O cristianismo de Martini sempre foi considerado aberto, sofrido, dialogante. Basta lembrar o que significou a "Cátedra dos não crentes", através da qual o cardeal queria dialogar com quem não crê, com quem está em busca, com que é dilacerado pelas dúvidas. Mas não devemos esquecer que o cardeal emérito de Milão, falecido nessa sexta-feira depois de uma longa doença, foi o arcebispo da "Palavra de Deus", da meditação, da oração, da eucaristia. E, portanto, seria errado querer esmagá-lo apenas sob o clichê do "bispo liberal", pronto para servir de contraponto ao papa e à doutrina oficial.
É verdade que, muitas vezes, nos anos do pontificado de Wojtyla – que coincidiram quase inteiramente com as do seu episcopado –, Martini expressou aberturas ou se mostrou possibilista em certas matérias, quase querendo marcar uma diferença com a linha romana. Mas também é verdade que muitas vezes as suas frases ou declarações foram enfatizadas para contrapô-lo a João Paulo II, apresentando-o durante ao menos dez anos como o mais "papável", candidato de ponta da ala liberal.
Enquanto outras afirmações – basta pensar nas palavras proferidas em defesa da vida e contra o aborto, a favor da igualdade escolar ou para propor uma integração atenta e inteligente dos muçulmanos presentes na cidade que não tinha nada a ver com um certo "bonismo" – passaram quase despercebidas.

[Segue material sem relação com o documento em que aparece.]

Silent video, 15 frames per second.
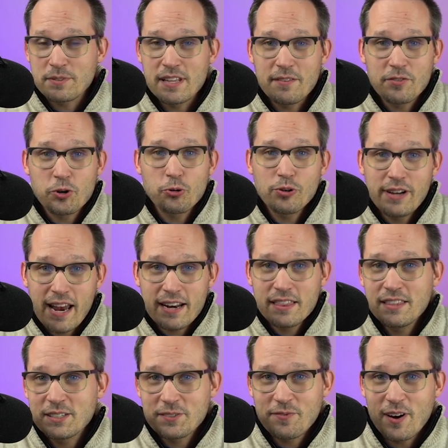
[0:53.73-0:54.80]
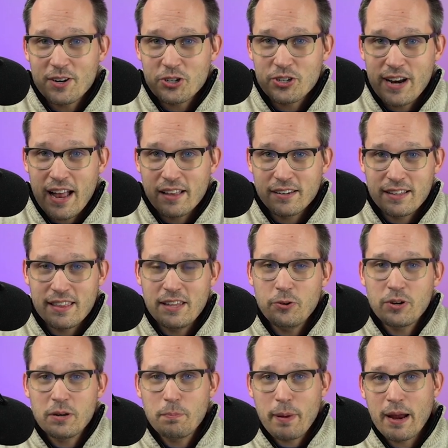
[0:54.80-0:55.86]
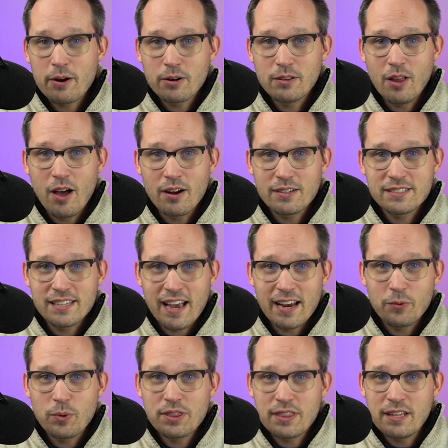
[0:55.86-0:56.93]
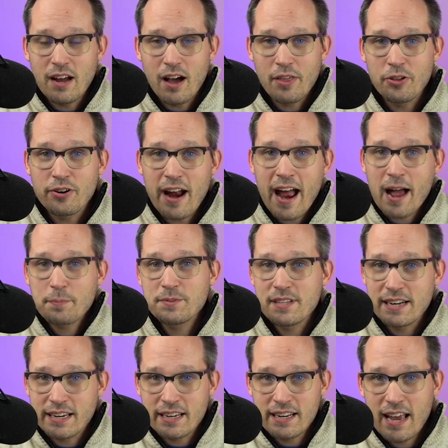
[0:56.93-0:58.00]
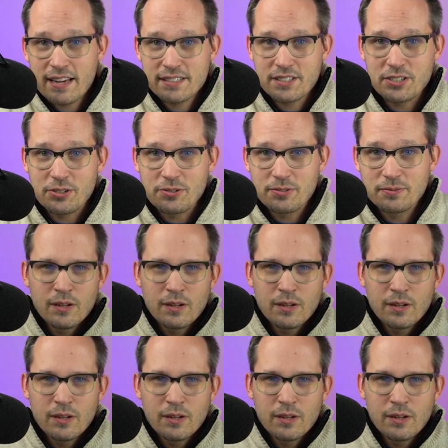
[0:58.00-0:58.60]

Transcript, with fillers: They've created this functionality that you can pair alongside with the other apps that it connects to.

Mesmo com relação a Bento XVI, seu coetâneo, professor como ele, Martini não deixou de marcar algumas diferenças. E não só por ter apresentado, como o fez, objeções ao livro Jesus de Nazaré (certamente apreciadas por Ratzinger mais do que muitos elogios indistintos). O cardeal jesuíta, a respeito dos divorciados em segunda união, reconhecimento das uniões gays e bioética, de fato, manifestou posições que geraram discussão também nos últimos anos e pareceu possibilista, para além da própria doutrina moral católica.
No entanto, hoje, o que mais chama a atenção, mais do que a "Cátedra dos não crentes" ou da "Escola da Palavra", dos seus inúmeros livros – que ele confidenciava nunca ter escrito, tendo sido quase sempre degravações dos seus discursos – foi talvez o modo pelo qual ele enfrentou a sua doença, o mal de Parkinson, o mesmo mal que havia dificultado os últimos anos do Papa Wojtyla.

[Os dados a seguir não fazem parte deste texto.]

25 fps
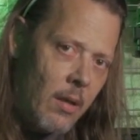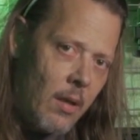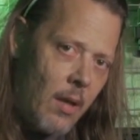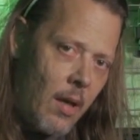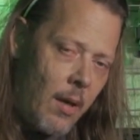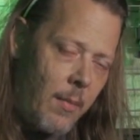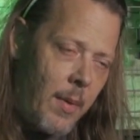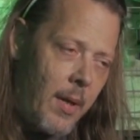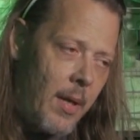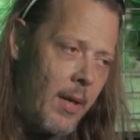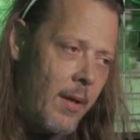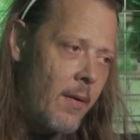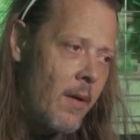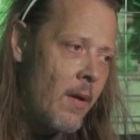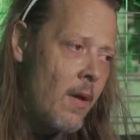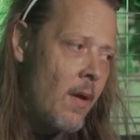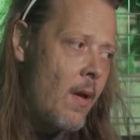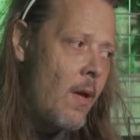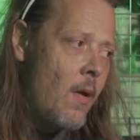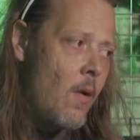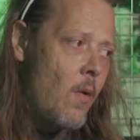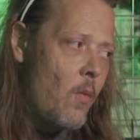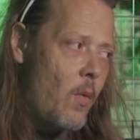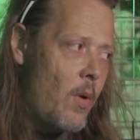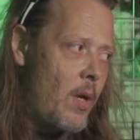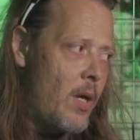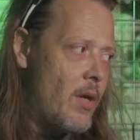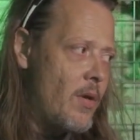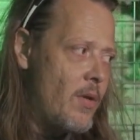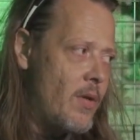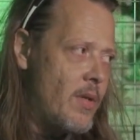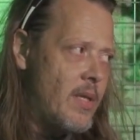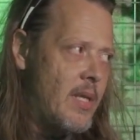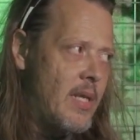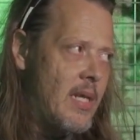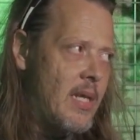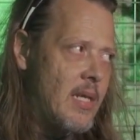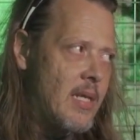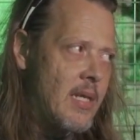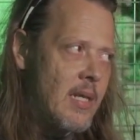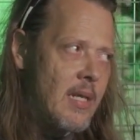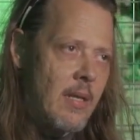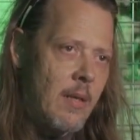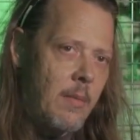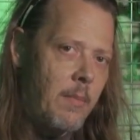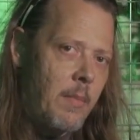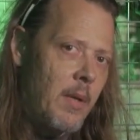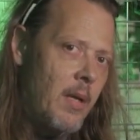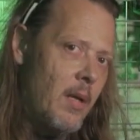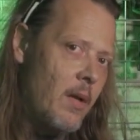I mean, we use these in
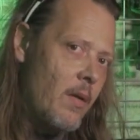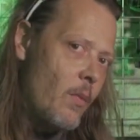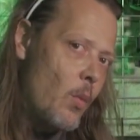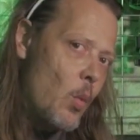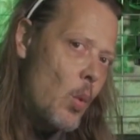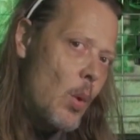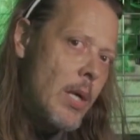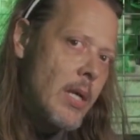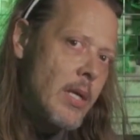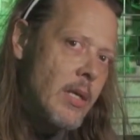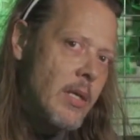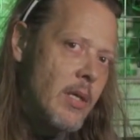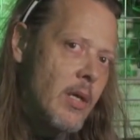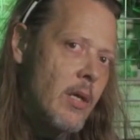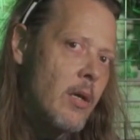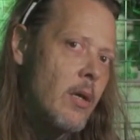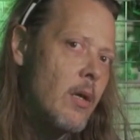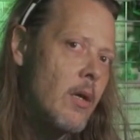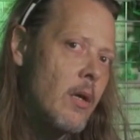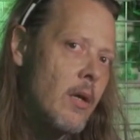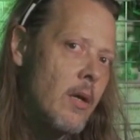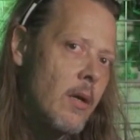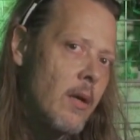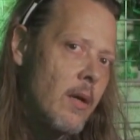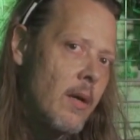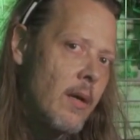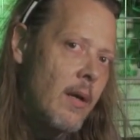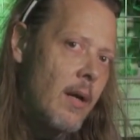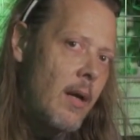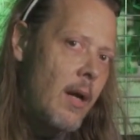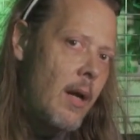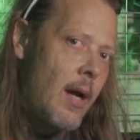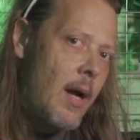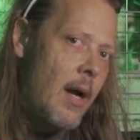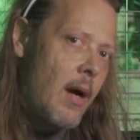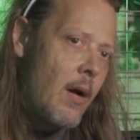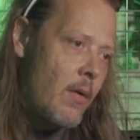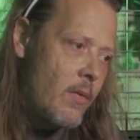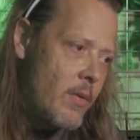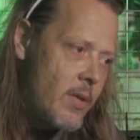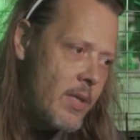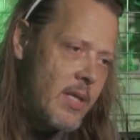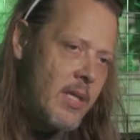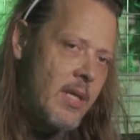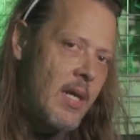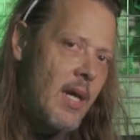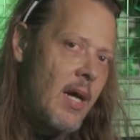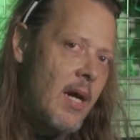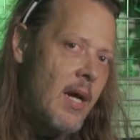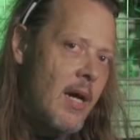the middle of winter
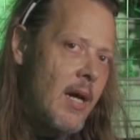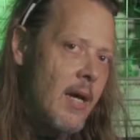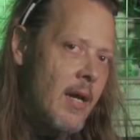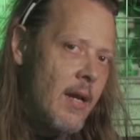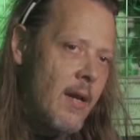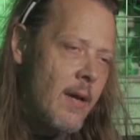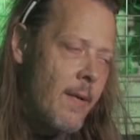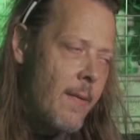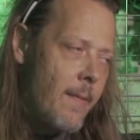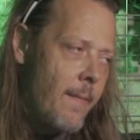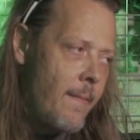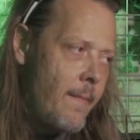outside.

Martini, cada vez mais impedido na fala e nos movimentos, se consumiu lentamente, parecendo ainda mais essencial. Ele sempre havia sido capaz de palavras profundas e nunca banais, palavras de esperança até mesmo para quem estava distante da fé. Mas o sofrimento do último período o tornou próximo e companheiro de estrada para muitos doentes.
Seria equivocado, ao recordá-lo no dia em que morreu, falar da sua recusa à obstinação terapêutica por ele manifestada nos últimos tempos, como se isso representasse o último contraponto de Martini diante da doutrina "oficial". Vale a pena lembrar que a Igreja não é favorável à obstinação terapêutica, e que o Papa Wojtyla também não quis voltar ao Hospital Gemelli após a última crise.